From 2017 to 2020, Jacob Hamblin and Linda Richards facilitated the Oregon State University Downwinders Project, sponsored by the National Science Foundation, to support research and scholarship on the Downwinders cases near the Hanford nuclear site in Washington. Additionally, each summer the project team sponsored a workshop that brought a variety of stakeholders together to explore the science, history, and lived history of radiation exposure. These workshops took a broad view of nuclear contamination, beyond Hanford, beyond the United States, and beyond academia. Community members and activists presented their testimonies and creative work alongside scholars studying exposure worldwide.
Making the Unseen Visible collects some of the best work arising from the project and its workshops. Scholarly research chapters and reflective essays cover topics and experiences ranging from colonial nuclear testing in North Africa to uranium mining in the Navajo Nation and battles over public memory around Hanford. Scholarship on nuclear topics has largely happened on a case study basis, focusing on individual disasters or locations. Making the Unseen Visible brings a variety of current community and scholarly work together to create a clearer, larger web uniting nuclear humanities research across time and geography.

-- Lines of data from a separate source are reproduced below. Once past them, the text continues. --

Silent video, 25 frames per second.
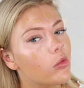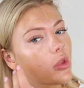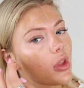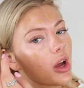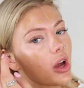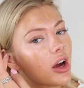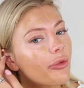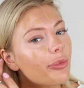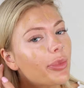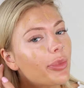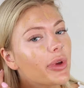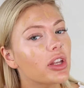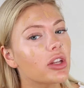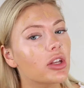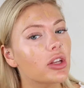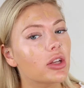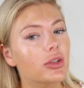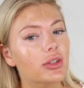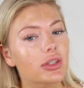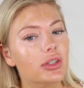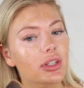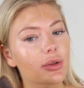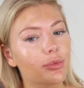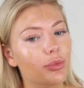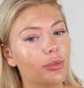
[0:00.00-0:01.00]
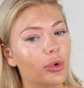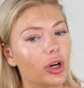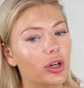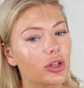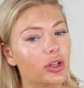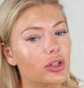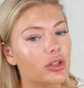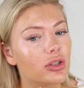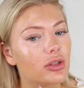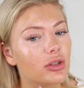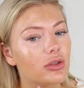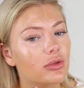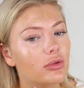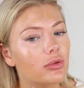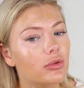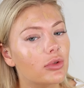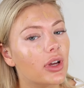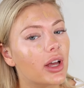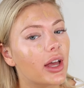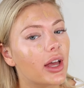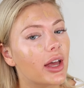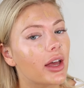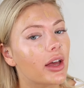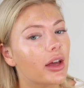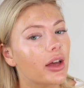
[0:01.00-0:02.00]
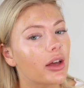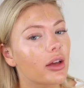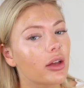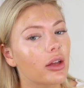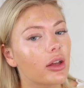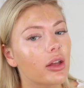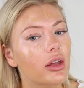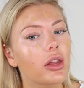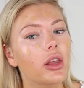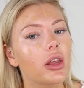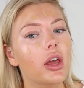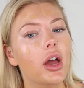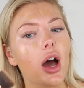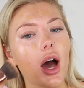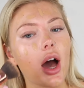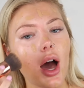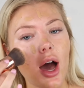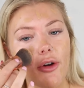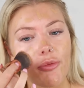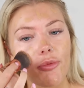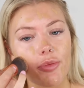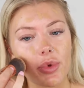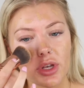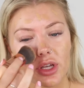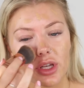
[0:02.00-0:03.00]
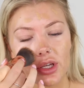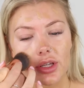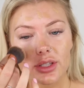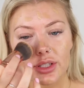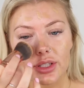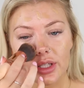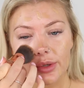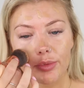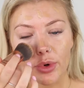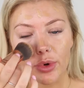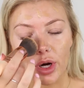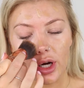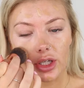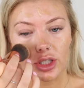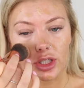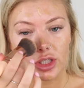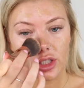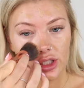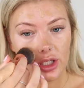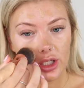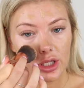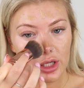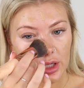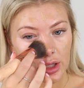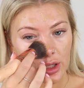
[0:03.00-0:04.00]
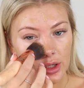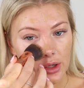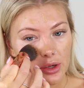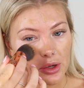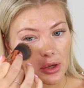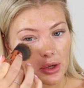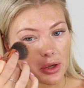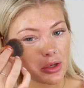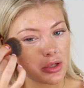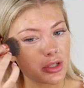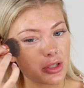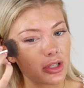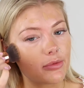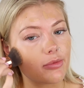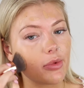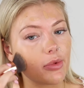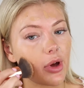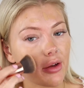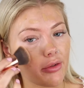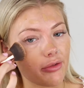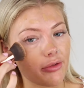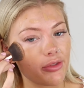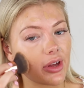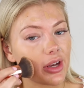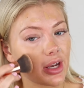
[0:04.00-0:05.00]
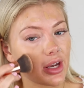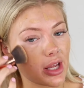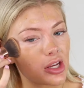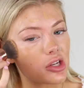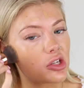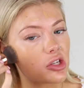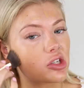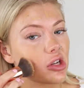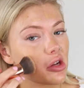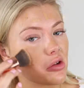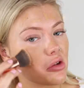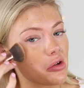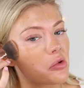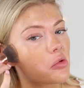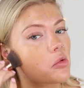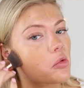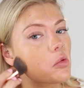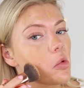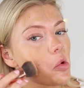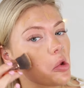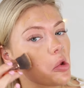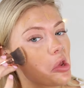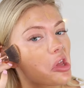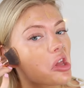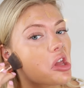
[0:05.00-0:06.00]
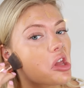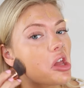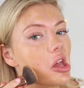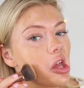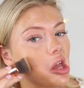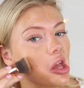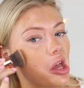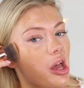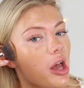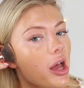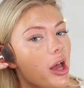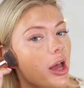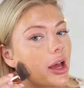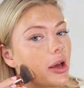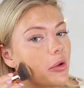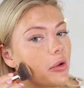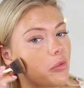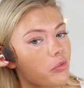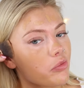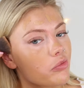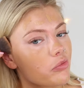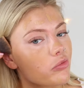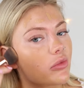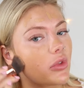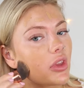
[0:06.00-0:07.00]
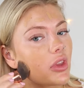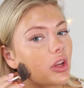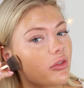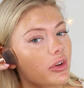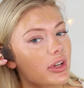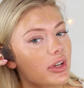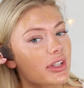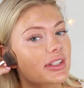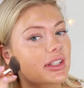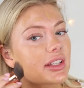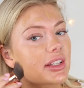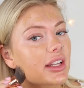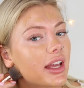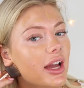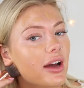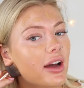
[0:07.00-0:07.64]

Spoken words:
I've been using a brush, oh hair. I've been using a brush to do my foundation recently.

Jacob Darwin Hamblin is a professor of history at Oregon State University and the author of five books, including The Wretched Atom: America’s Global Gamble with Peaceful Nuclear Technology.
Linda Marie Richards is a historian of science who writes and teaches about the places where nuclear and environmental history converge with human rights. She coedited with Jacob Hamblin a special issue of Journal of the History of Biology, "Connecting to the Living History of Radiation Exposure," and is currently writing a book entitled Human Rights and Nuclear Wrongs.